Mr Roche said that the provision for dissolution would be made in the legislation amalgamating the qualifications and quality assurance bodies.

It had been sent for drafting, and it was hoped to publish it in the early summer, he added.

Mr Roche said there would be a code of practice and quality mark for the provision of educational services to international students.

Additional measures would apply to providers of English language courses.

On the NUI’s role in the election of members to the Seanad, Mr Roche said that Mr O’Keeffe would work closely with Minister for the Environment John Gormley in the context of wider plans for Seanad reform.

Mr Roche was replying, on the adjournment, to Labour education spokesman Ruairí Quinn, who claimed that the announcement of its abolition had been “instant and rather unilateral”.

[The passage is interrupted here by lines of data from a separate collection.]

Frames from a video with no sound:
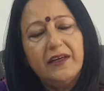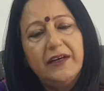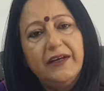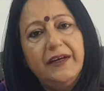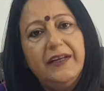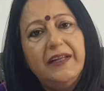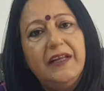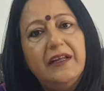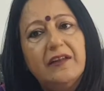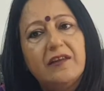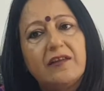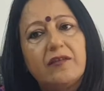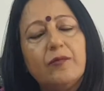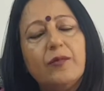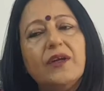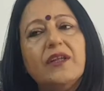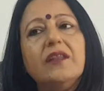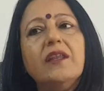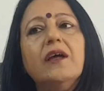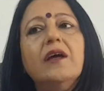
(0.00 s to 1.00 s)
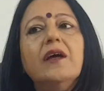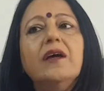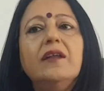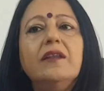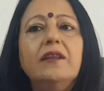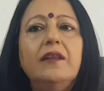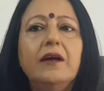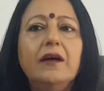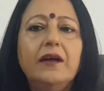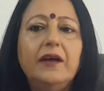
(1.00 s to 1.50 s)
it deals with
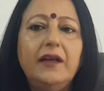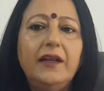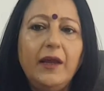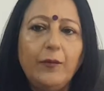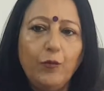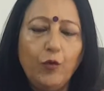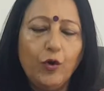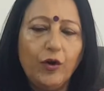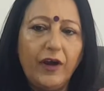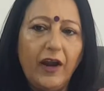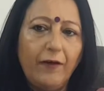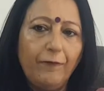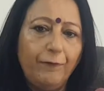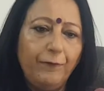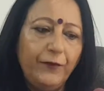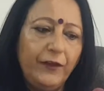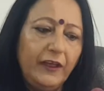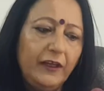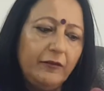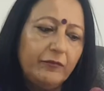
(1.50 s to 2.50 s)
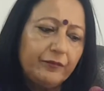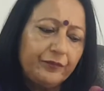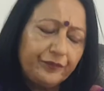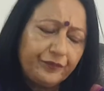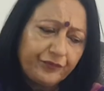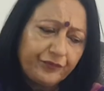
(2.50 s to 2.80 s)
the demography.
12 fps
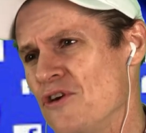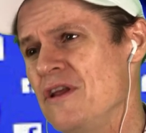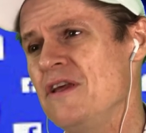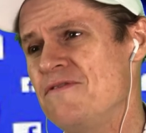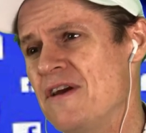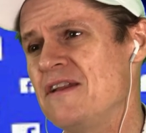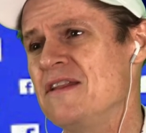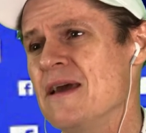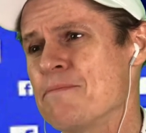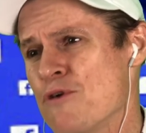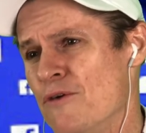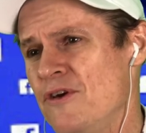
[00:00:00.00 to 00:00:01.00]
affecting their
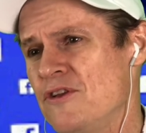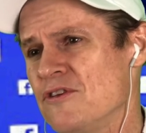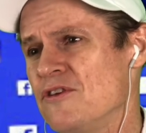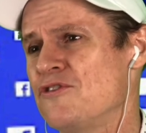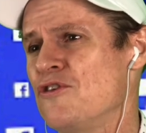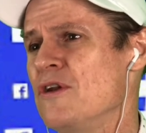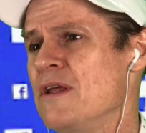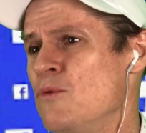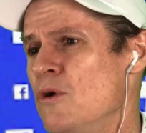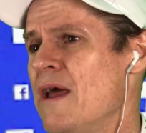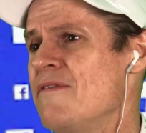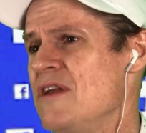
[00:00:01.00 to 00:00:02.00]
profits, and certainly
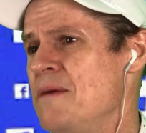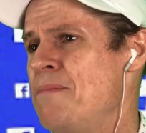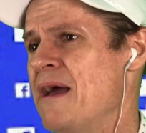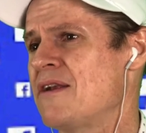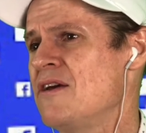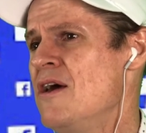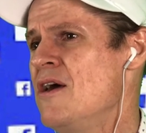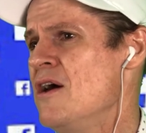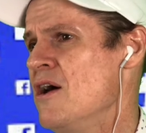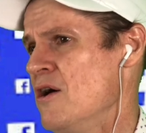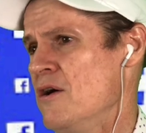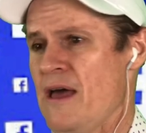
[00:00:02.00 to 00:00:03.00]
will have an impact,
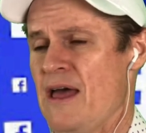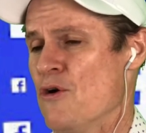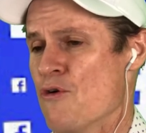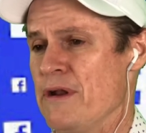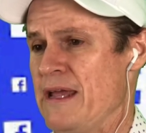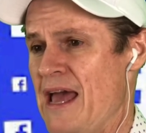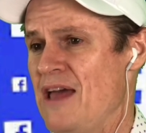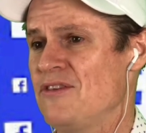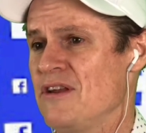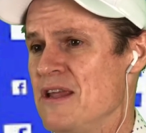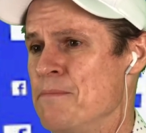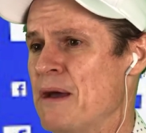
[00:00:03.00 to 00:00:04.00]
already has had
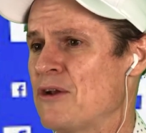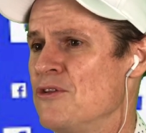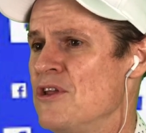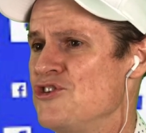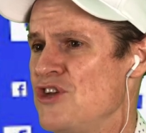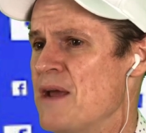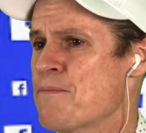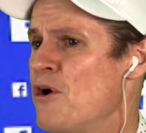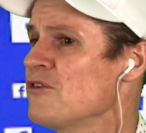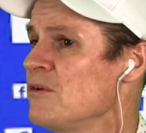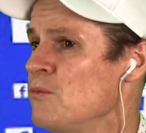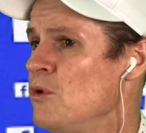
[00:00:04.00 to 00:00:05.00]
an impact on their share
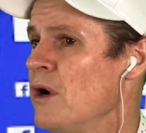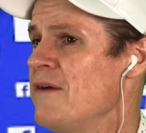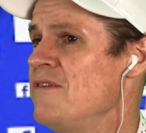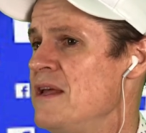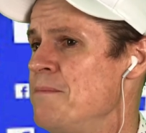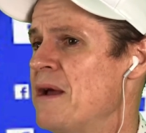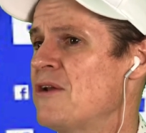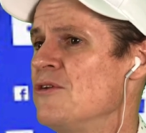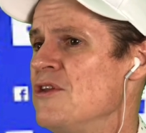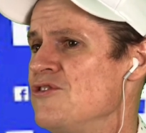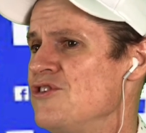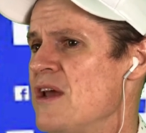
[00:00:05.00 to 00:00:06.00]
price, and will have an impact on
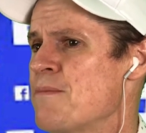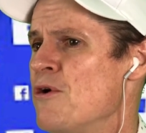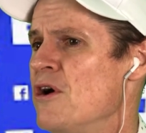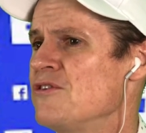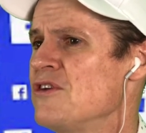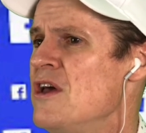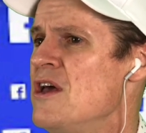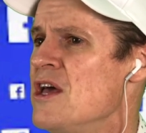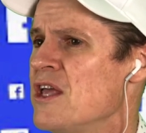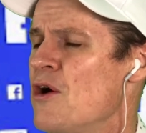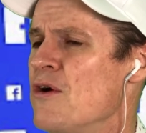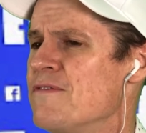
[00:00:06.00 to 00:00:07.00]
their share price
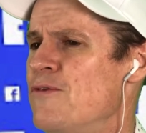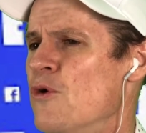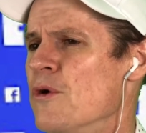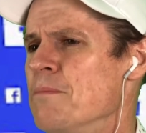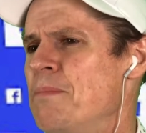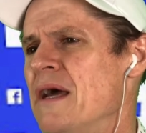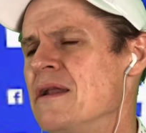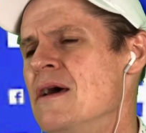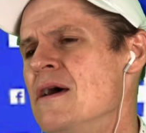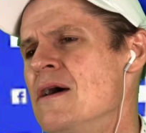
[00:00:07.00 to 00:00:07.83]
going forward. But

It had been made on Wednesday , “at three minutes to midnight, in terms of the consultation process’’, with the NUI chancellor and registrar summoned to meet the Minister for Education, he said. “Many of the people in some of our key universities had no knowledge in advance that this was likely to happen,” he added.

Mr Quinn said that if Ireland wanted to become a knowledge economy, dismantling the NUI brand was not the way to go.

The Department of Education, he added, had already caused damage by scaling down the marketing efforts associated with promoting Ireland as a centre of international educational excellence.

Earlier, on the Order of Business, Labour’s Michael D Higgins said it was outrageous that the Minister for Education would turn his back on the Dáil and damage the NUI degree brand globally.

Some university presidents felt that they should be chief executives, he added. “One of them might have the ear of the Minister more than the graduates of the NUI,” said Mr Higgins.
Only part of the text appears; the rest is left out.